His face contorted again, his body wracked with another coughing fit. In one swift motion, before she could change her mind, she knelt by his bed and put her hands on his chest. She closed her eyes so that she didn’t have to look at him, so that she could focus only on what Agnes had taught her, a tide receding, a pull instead of a push. She felt his heart beneath her hands, heard his breaths change instantly, from rough and labored to smooth and peaceful.

In that fraction of time, Helene could see the future unfold exactly as it should, Vogel cold and lifeless as he always should have been, Thomas alive, his gray eyes holding hers. There would be an after for both of them, and nothing in the before would matter, not the guns or the soldiers or the bodies on the beach. All that was taken would be restored. Irene’s mother and her grandfather and uncles, a million souls returned intact. All that was broken could be healed. And Helene knew it, for one gorgeous moment, she knew a world that was better.

Her arms began to shake uncontrollably, great currents of electricity running through them. She opened her eyes as Vogel’s mouth widened, hungrily searching for oxygen. She could feel the shape of his life, the basic elements of his existence, the weight of his soul. His memories, one after the other, raced through her consciousness. For one endless, shuddering breath, Helene held that extraordinary force, and the power to erase it.

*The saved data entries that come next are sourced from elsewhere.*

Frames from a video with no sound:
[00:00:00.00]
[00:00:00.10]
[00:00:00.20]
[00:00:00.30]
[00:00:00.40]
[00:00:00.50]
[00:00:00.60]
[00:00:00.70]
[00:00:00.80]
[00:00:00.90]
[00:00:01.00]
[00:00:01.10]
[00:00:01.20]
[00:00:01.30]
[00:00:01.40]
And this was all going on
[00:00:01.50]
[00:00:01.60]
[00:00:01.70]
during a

Helene saw a fear in his eyes that felt like victory, like she was taking back all that was theirs, but suddenly, she could sense an opposing tide fight against her. He wasn’t like the boys on the beach, who weren’t going to make it and surrendered to the peace she gave them. He was sick with pneumonia, but he was otherwise healthy, and he began to fight. She knew this act was necessary, but the pain in her own body was becoming nearly unbearable. She had to bite her lip to keep herself from crying out, and she pleaded with herself to not let go, to not fail.

“Helene!”

At first she was sure the voice was in her head. It sounded like her mother.

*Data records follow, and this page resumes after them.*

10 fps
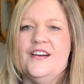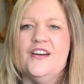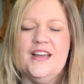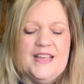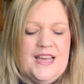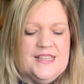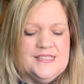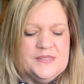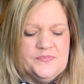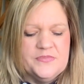All right, guys.
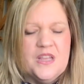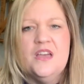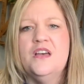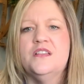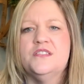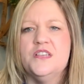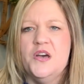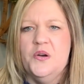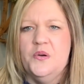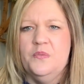
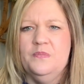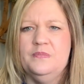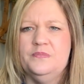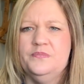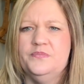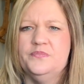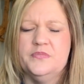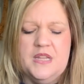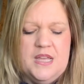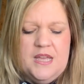So,
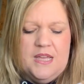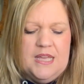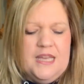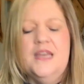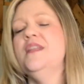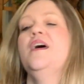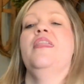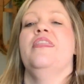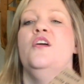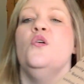in
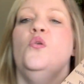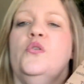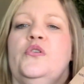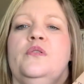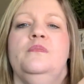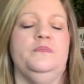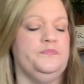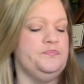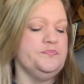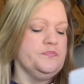their order,
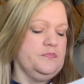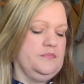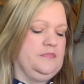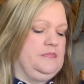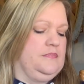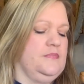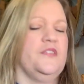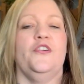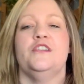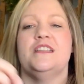
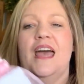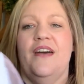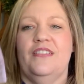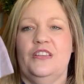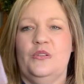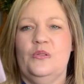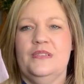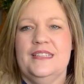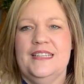first I have a little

But then she felt a hand on her shoulder.

“Helene!” The voice was in her ear now, a harsh whisper.

“No,” Helene managed to say. “Please.”

But even as she heard herself beg, the tide in her hands rushed back out to an invisible sea. She felt Vogel’s heart accelerate, the rhythm frantic and urgent.

Thomas’s face flashed in her mind. Irene’s voice when she talked about her family. She shook the hand off her shoulder. She had to try again.

“Come with me now, Helene,” Cecelia said firmly. “It’s over.”

“What did you do?” Vogel asked, his chest heaving as he looked up at Cecelia. “What did she do?”

Helene reached her hands back toward his chest, but when Cecelia pulled her back again, she had no energy left to resist.

“She’s not well. I’ll take her off the wards now.”

“Tell me, what you were doing…what that…that was?”

“You’re feverish, sir,” Cecelia said to Vogel. “I’ll make sure to send a nurse over.”